Pire, le nombre de ces consommateurs numériques crée dans les salles une pression sociale. Chaque tableau a devant lui une grande zone vide – là où devraient, poliment, par une organisation tacite, se succéder les regardeurs. Et après cette zone vide, un petit arc de cercle de téléphones portables et de globes oculaires soumis à la menace, évitant de s’avancer.

Une bien mauvaise manière d’appréhender ce tableau de Rothko, et une confiscation malpolie de l’espace d’exposition.

Sortis de l’exposition, après s’être déplacés, après avoir acheté leur entrée, quelle expérience se sont-ils permis de vivre ?

Interdire la photographie serait une fausse solution

Condamner tout un éventail d’usages devenus communs pour contraindre les visiteurs à la contemplation adéquate serait évidemment une très mauvaise idée.

Qu’il y ait des modes d’appropriation, des usages nouveaux associés à cette extension numérique du corps capable de prendre des images à tout moment, c’est bien sûr acquis.

Que l’on prenne des photos pour mémoire de certaines œuvres et de leur cartel pour référence ultérieure, sur le web, le catalogue ou l’album de l’exposition, est une évidence – voir quelqu’un avec un calepin et un stylo serait même surprenant.

Que l’on souhaite capturer une image de sa progéniture devant un tableau qui ne reviendra peut-être pas en France pour des décennies, c’est compréhensible.

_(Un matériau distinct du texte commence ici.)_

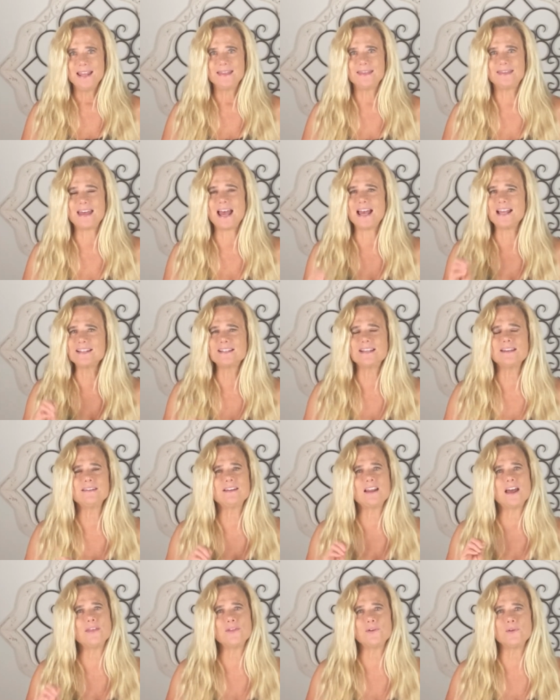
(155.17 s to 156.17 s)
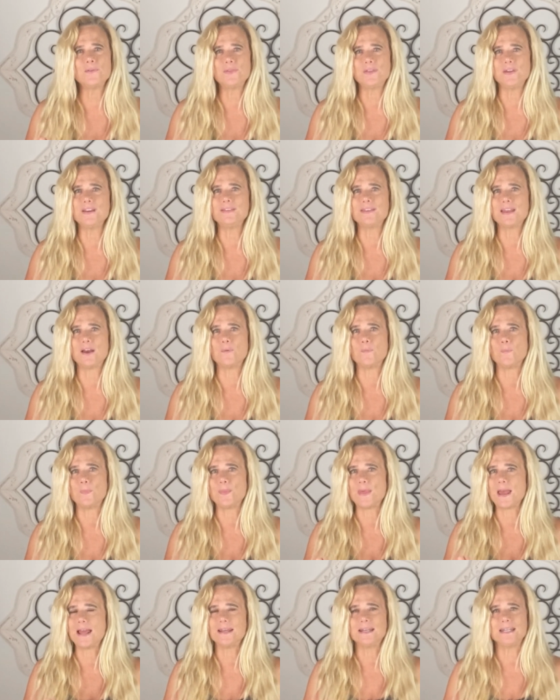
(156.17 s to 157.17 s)
That's another thing
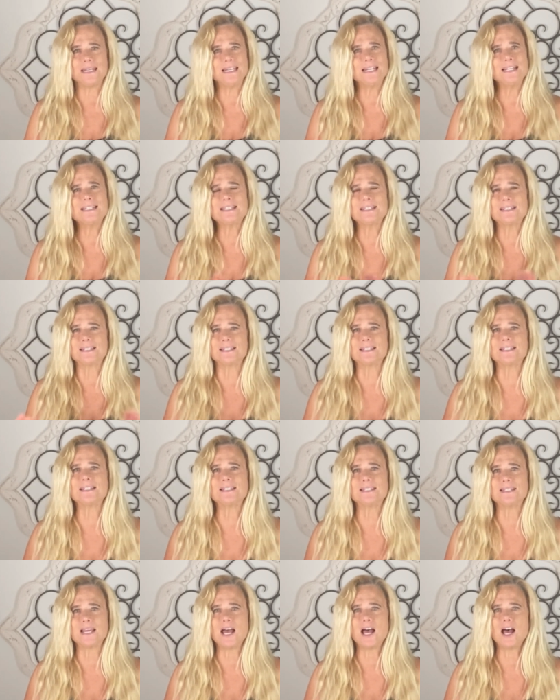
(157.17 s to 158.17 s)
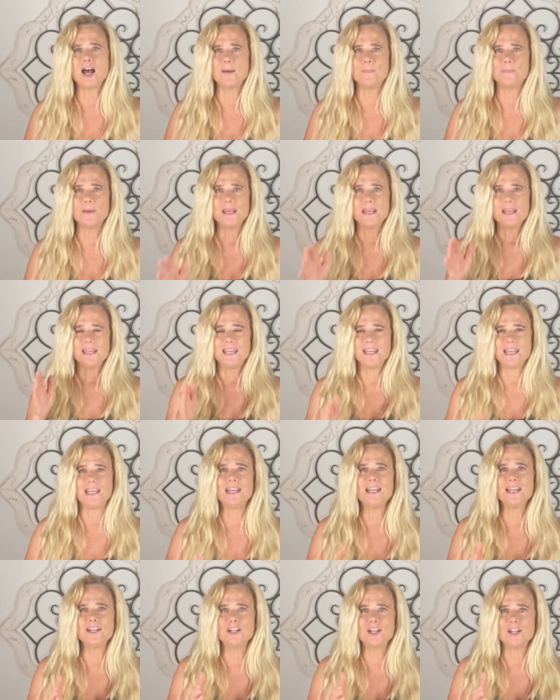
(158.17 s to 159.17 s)
that needs to stop
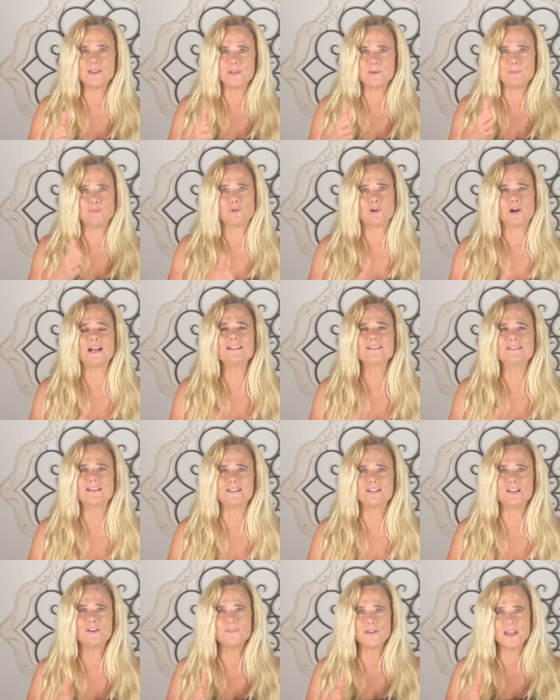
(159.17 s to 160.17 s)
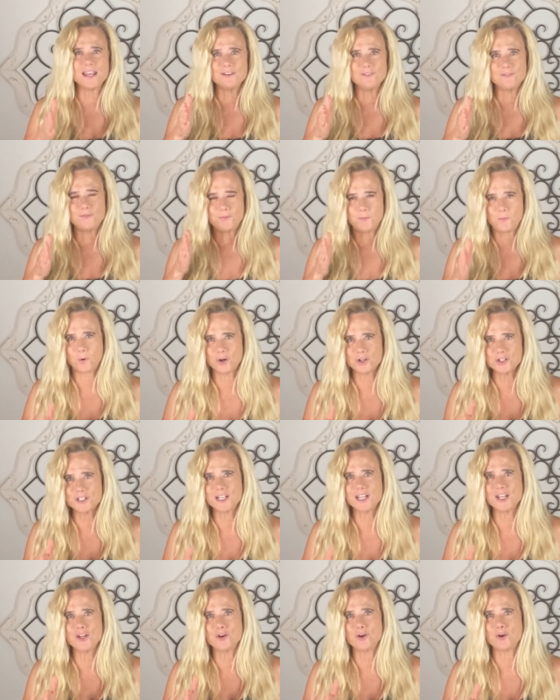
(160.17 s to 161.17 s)
in the process of
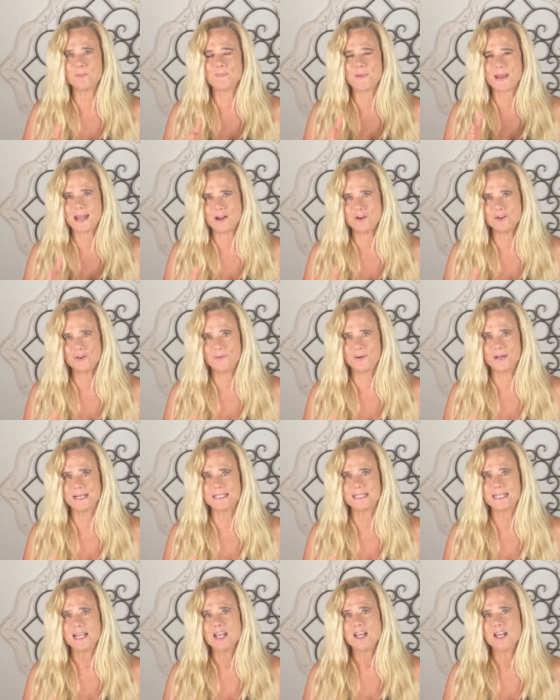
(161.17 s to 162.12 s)
enforcing your boundaries,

Mais prendre en photo un Rothko, sans même l’avoir vraiment regardé, pour le « consommer » plus tard ou le « partager sur ses réseaux », c’est simplement passer à côté de sa visite.

Débrancher l’interface, permettre la rencontre

Visiteurs, partagez bien d’autres choses, parlez de ce que vous ressentez, filmez-vous en train de le dire, laissez libre cours à votre créativité numérique, mais prenez aussi le temps de ranger cette interface permanente qui vous isole, et osez le rendez-vous avec l’oeuvre d’art.

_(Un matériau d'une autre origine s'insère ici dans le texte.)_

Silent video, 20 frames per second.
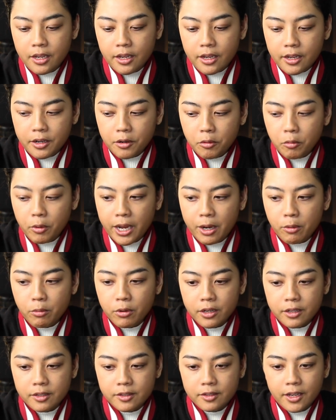in a way
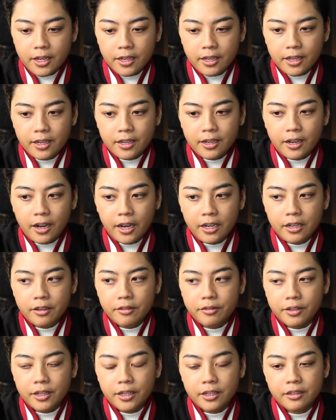where it's like, it kind
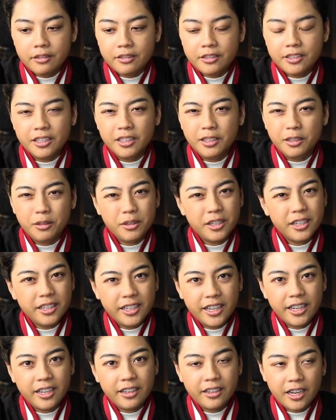of diluted
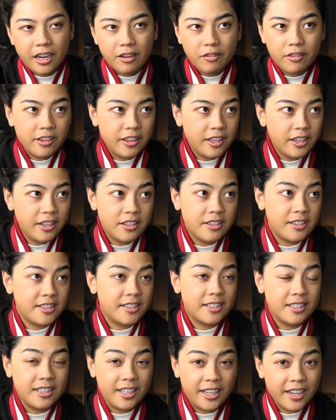it. Everything is
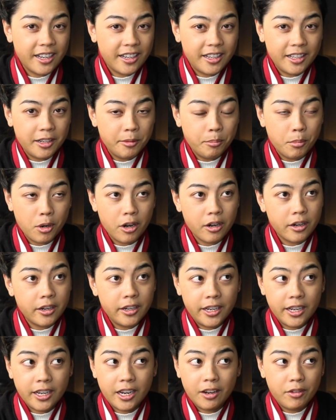slick in the
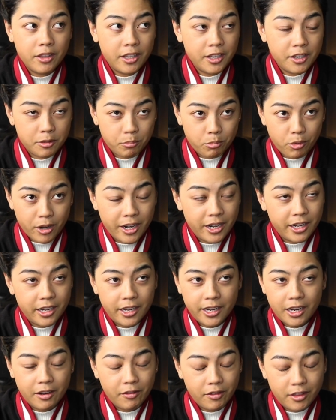marketing, everything is
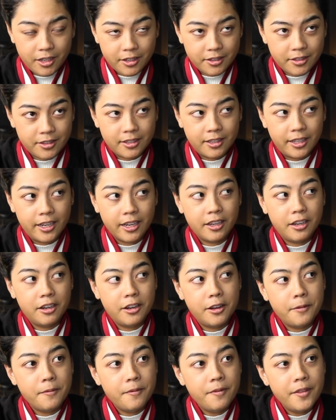branding, everything is slick,
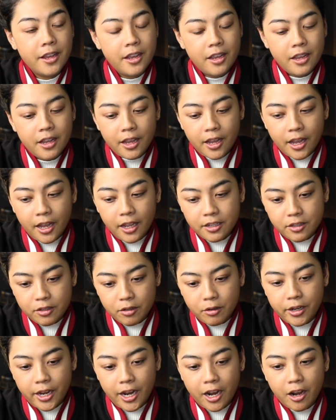And
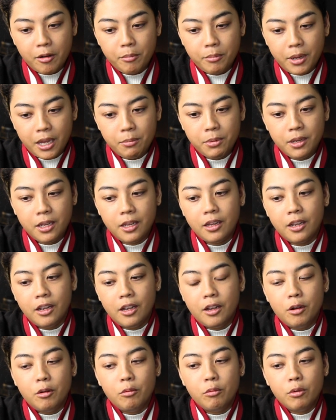so now maybe
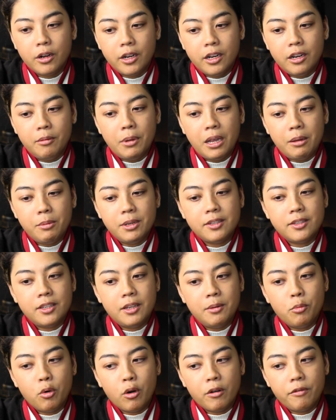we're going to maybe
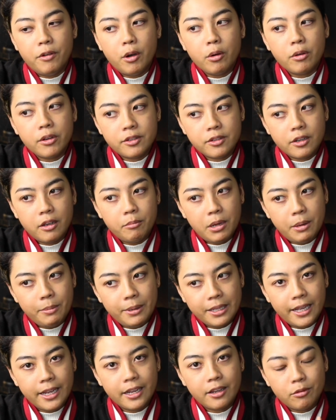see more focus on
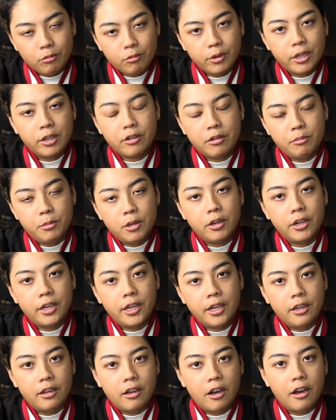maybe like real
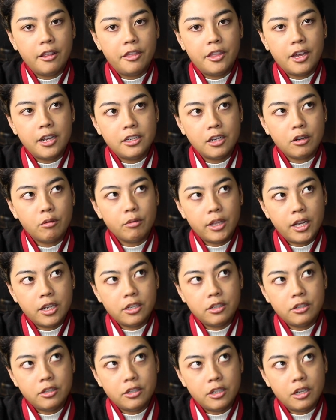community, authentic
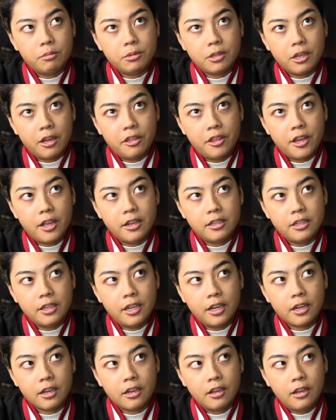relationships,
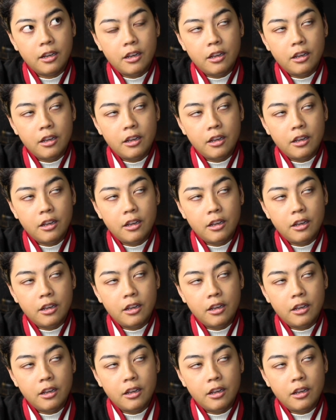authenticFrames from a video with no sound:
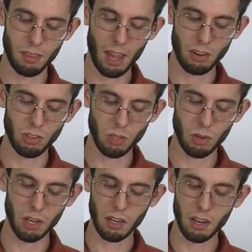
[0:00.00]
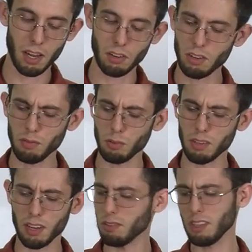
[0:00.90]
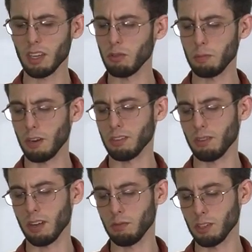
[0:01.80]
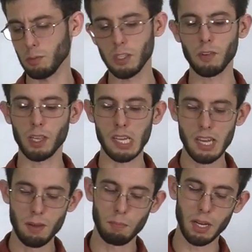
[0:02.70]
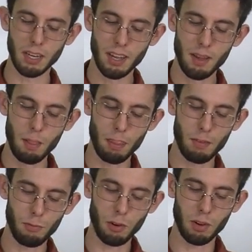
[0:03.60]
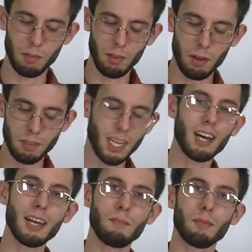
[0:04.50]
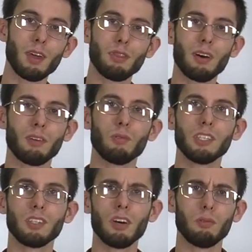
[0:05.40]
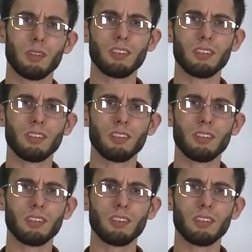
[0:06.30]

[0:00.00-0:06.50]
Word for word: a hadrosaur. I don't know if it was, I don't think it was Parasaurolophus specifically, but for a, a, time they thought it was oh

Musées, c’est peut-être là que l’on attend la médiation ? Celle d’humains qui viennent à la rencontre des regardeurs, pas celle qui est devenue numérique, qui incite à sortir son téléphone et qui se cache derrière des QR codes.

Si les photos permettent une viralité et un partage d’informations qui peuvent être bénéfiques aux musées dans le sens où elles augmentent une visibilité de l’évènement, à terme, elles tuent le concept même d’exposition. Pas facile aujourd’hui de se sevrer de cette pratique, pas évident d’inciter le spectateur à cette rencontre avec l’oeuvre, à sa confrontation. Mais n’est-ce pas le rôle d’un musée ou d’une institution culturelle ?

Pour aller plus loin

Hans-Georg Gadamer consacre une section entière de son livre Vérité et Méthode: Les grandes lignes d’une herméneutique philosophique à la question de l’expérience de l’art, en se référant au mot jeu et à tous les aspects sémantiques associés.

Pour caricaturer et vous faire entrer dans le propos de Gadamer, accepter de jouer le jeu, de se prendre au jeu auquel nous invite l’oeuvre, c’est entrer dans l’espace créé par l’artiste qui a laissé une incomplétude, de la place, du jeu dans sa création. L’oeuvre d’art est bien autre chose qu’un objet que l’on photographie : « ce qui fait l’être véritable de l’oeuvre d’art, c’est qu’elle devient l’expérience qui métamorphose celui qui la fait ». En cela, ce qui dure le plus, c’est la marque de cette expérience, et non l’image de l’objet.